Nature Astronomy abstract of the study findings:

The conventional observables to identify a habitable or inhabited environment in exoplanets, such as an ocean glint or abundant atmospheric O2, will be challenging to detect with present or upcoming observatories. Here we suggest a new signature. A low carbon abundance in the atmosphere of a temperate rock`y planet, relative to other planets of the same system, traces the presence of a substantial amount of liquid water, plate tectonics and/or biomass.
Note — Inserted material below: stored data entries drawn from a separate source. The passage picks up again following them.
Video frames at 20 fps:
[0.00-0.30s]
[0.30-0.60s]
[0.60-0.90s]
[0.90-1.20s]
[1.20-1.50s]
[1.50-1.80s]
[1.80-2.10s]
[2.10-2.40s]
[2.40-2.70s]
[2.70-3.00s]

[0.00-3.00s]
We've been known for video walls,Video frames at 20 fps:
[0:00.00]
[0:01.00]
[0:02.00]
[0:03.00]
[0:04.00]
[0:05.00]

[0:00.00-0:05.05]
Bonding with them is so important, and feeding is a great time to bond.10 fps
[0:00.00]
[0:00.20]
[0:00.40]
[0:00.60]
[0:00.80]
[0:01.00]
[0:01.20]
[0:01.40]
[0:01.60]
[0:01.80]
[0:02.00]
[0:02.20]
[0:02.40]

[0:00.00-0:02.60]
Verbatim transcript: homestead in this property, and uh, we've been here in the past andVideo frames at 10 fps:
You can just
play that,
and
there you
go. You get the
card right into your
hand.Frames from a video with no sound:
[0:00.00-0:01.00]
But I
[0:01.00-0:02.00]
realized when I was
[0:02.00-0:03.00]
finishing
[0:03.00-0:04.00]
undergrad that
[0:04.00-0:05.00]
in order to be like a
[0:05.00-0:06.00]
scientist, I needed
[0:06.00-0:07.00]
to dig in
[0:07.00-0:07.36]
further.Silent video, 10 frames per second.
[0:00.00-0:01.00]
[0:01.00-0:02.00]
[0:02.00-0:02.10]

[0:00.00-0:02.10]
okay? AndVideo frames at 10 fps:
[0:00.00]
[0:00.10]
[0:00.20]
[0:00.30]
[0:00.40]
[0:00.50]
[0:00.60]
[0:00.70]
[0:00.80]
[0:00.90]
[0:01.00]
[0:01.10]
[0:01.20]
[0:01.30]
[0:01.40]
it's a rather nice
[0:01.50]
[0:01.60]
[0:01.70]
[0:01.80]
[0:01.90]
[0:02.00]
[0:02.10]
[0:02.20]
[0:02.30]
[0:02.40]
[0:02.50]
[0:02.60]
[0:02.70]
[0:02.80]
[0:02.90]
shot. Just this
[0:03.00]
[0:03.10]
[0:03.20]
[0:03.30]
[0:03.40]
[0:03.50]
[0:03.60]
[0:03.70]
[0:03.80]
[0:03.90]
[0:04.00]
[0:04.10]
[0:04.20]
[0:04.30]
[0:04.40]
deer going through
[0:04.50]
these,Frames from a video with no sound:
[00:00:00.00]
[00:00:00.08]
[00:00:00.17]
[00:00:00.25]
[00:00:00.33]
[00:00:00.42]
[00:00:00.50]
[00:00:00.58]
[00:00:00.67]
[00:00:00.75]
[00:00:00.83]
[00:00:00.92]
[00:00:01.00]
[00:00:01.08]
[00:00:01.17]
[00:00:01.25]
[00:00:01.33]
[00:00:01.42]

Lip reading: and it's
Here we show that JWST can already perform such a search in some selected systems such as TRAPPIST-1 via the CO2 band at 4.3 μm, which falls in a spectral sweet spot where the overall noise budget and the effect of cloud and/or hazes are optimal. We propose a three-step strategy for transiting exoplanets: detection of an atmosphere around temperate terrestrial planets in about 10 transits for the most favourable systems; assessment of atmospheric carbon depletion in about 40 transits; and measurements of O3 abundance to disentangle between a water- versus biomass-supported carbon depletion in about 100 transits. The concept of carbon depletion as a signature for habitability is also applicable for next-generation direct-imaging telescopes.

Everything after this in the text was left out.